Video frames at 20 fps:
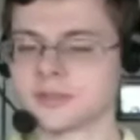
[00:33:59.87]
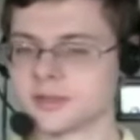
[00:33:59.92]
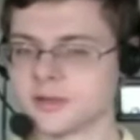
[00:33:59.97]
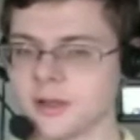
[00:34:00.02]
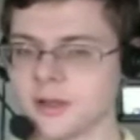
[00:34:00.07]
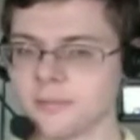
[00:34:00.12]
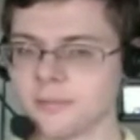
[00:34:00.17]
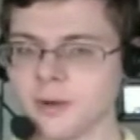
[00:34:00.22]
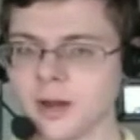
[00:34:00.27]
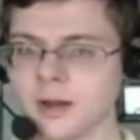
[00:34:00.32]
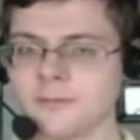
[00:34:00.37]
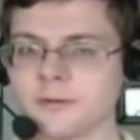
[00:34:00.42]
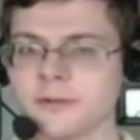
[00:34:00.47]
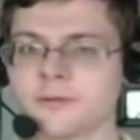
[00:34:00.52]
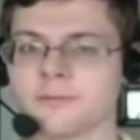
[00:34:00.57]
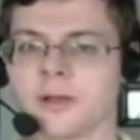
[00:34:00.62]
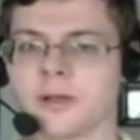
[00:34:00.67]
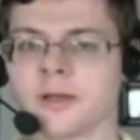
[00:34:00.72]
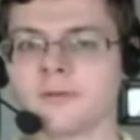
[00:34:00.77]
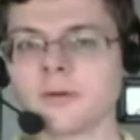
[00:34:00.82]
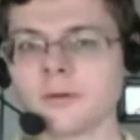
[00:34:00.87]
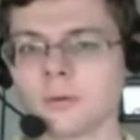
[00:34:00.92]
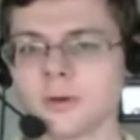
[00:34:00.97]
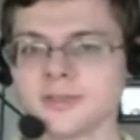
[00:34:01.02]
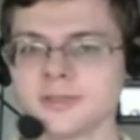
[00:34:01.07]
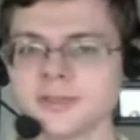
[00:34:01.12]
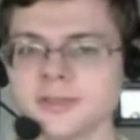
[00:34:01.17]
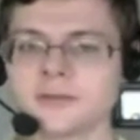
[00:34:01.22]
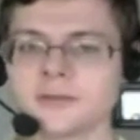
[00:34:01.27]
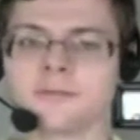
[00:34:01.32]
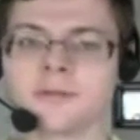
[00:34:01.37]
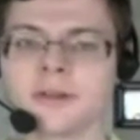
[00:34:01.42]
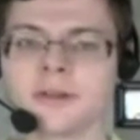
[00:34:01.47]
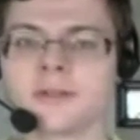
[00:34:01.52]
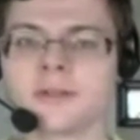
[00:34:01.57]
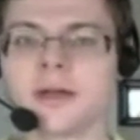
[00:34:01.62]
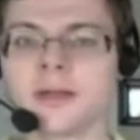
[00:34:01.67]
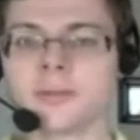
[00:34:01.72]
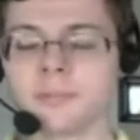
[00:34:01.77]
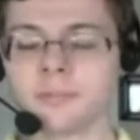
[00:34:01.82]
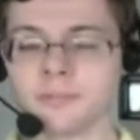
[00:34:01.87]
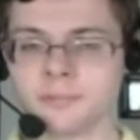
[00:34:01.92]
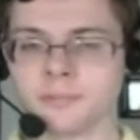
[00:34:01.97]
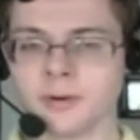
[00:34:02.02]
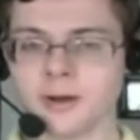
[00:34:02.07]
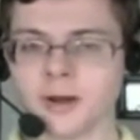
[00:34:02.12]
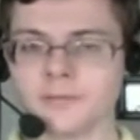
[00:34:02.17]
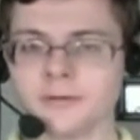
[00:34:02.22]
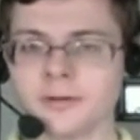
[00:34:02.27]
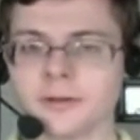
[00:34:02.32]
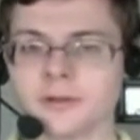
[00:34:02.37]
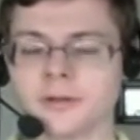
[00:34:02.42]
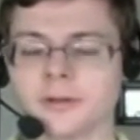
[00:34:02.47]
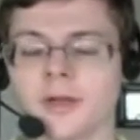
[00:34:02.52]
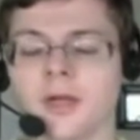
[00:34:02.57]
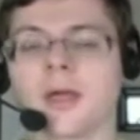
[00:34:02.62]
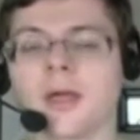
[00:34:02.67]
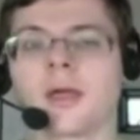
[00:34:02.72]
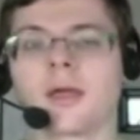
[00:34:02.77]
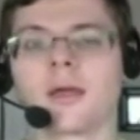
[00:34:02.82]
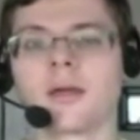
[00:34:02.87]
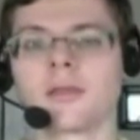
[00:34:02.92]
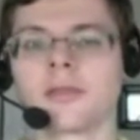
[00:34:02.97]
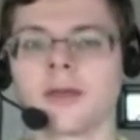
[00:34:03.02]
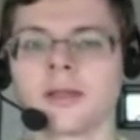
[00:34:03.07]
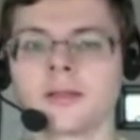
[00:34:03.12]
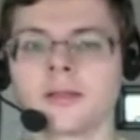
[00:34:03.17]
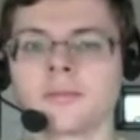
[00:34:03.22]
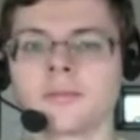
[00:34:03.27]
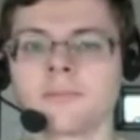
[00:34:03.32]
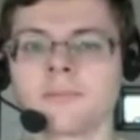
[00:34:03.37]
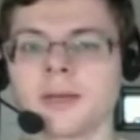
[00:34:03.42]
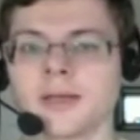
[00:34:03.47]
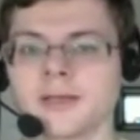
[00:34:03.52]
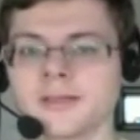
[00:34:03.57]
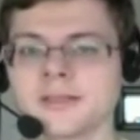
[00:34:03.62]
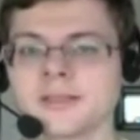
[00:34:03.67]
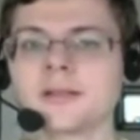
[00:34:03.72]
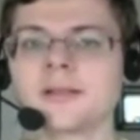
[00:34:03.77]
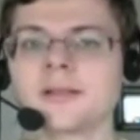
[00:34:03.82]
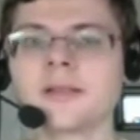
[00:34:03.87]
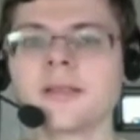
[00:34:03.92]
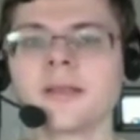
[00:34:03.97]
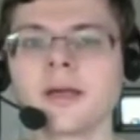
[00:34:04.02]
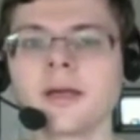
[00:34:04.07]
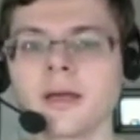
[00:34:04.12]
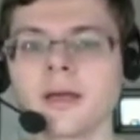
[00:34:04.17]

a nonprofit, 501c3 nonprofit, that basically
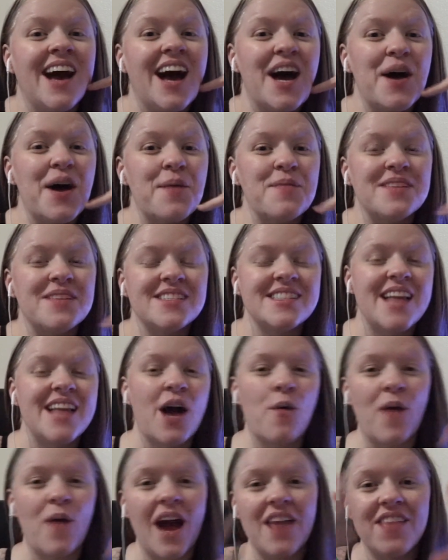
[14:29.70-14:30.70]
Um, isn't
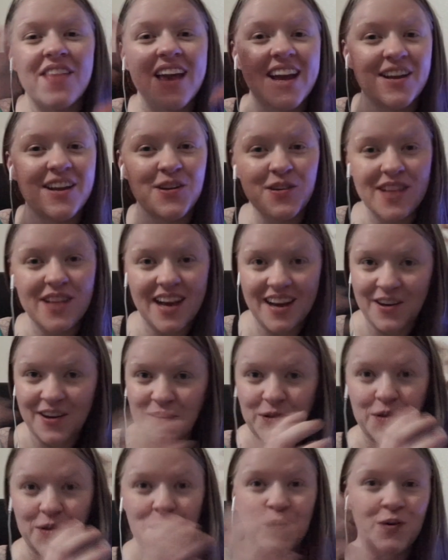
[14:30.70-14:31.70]
that why they do that
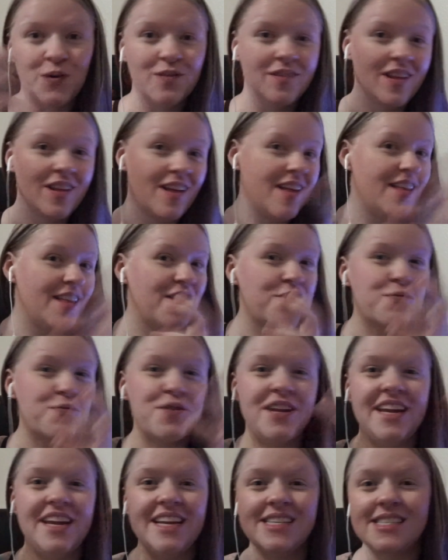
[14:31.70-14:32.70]
whole
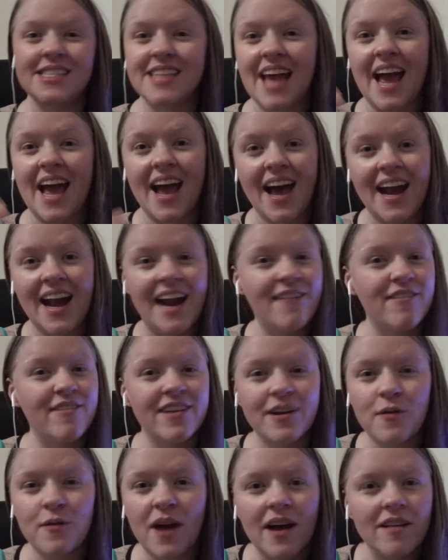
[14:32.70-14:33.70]
3D scan
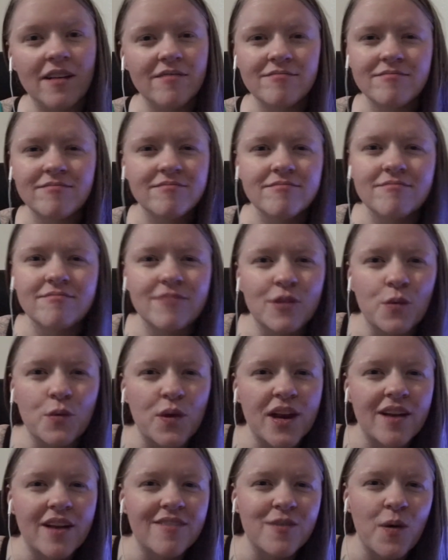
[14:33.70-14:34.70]
every, what,
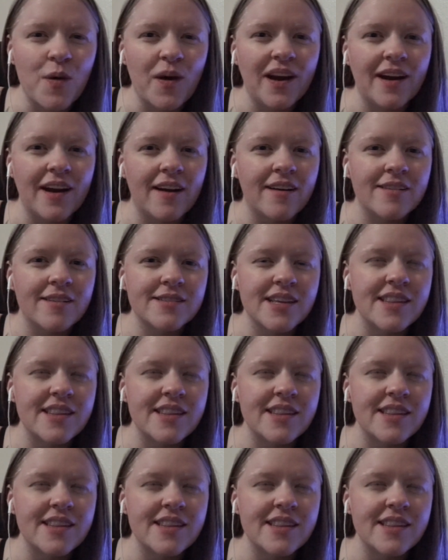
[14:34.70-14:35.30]
three or four years?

##############################

→ Your instructions
With every picture omitted, write out the material exactly from its first line through the line containing "[00:34:01.77]".

→ Written answer
Video frames at 20 fps:
[00:33:59.87]
[00:33:59.92]
[00:33:59.97]
[00:34:00.02]
[00:34:00.07]
[00:34:00.12]
[00:34:00.17]
[00:34:00.22]
[00:34:00.27]
[00:34:00.32]
[00:34:00.37]
[00:34:00.42]
[00:34:00.47]
[00:34:00.52]
[00:34:00.57]
[00:34:00.62]
[00:34:00.67]
[00:34:00.72]
[00:34:00.77]
[00:34:00.82]
[00:34:00.87]
[00:34:00.92]
[00:34:00.97]
[00:34:01.02]
[00:34:01.07]
[00:34:01.12]
[00:34:01.17]
[00:34:01.22]
[00:34:01.27]
[00:34:01.32]
[00:34:01.37]
[00:34:01.42]
[00:34:01.47]
[00:34:01.52]
[00:34:01.57]
[00:34:01.62]
[00:34:01.67]
[00:34:01.72]
[00:34:01.77]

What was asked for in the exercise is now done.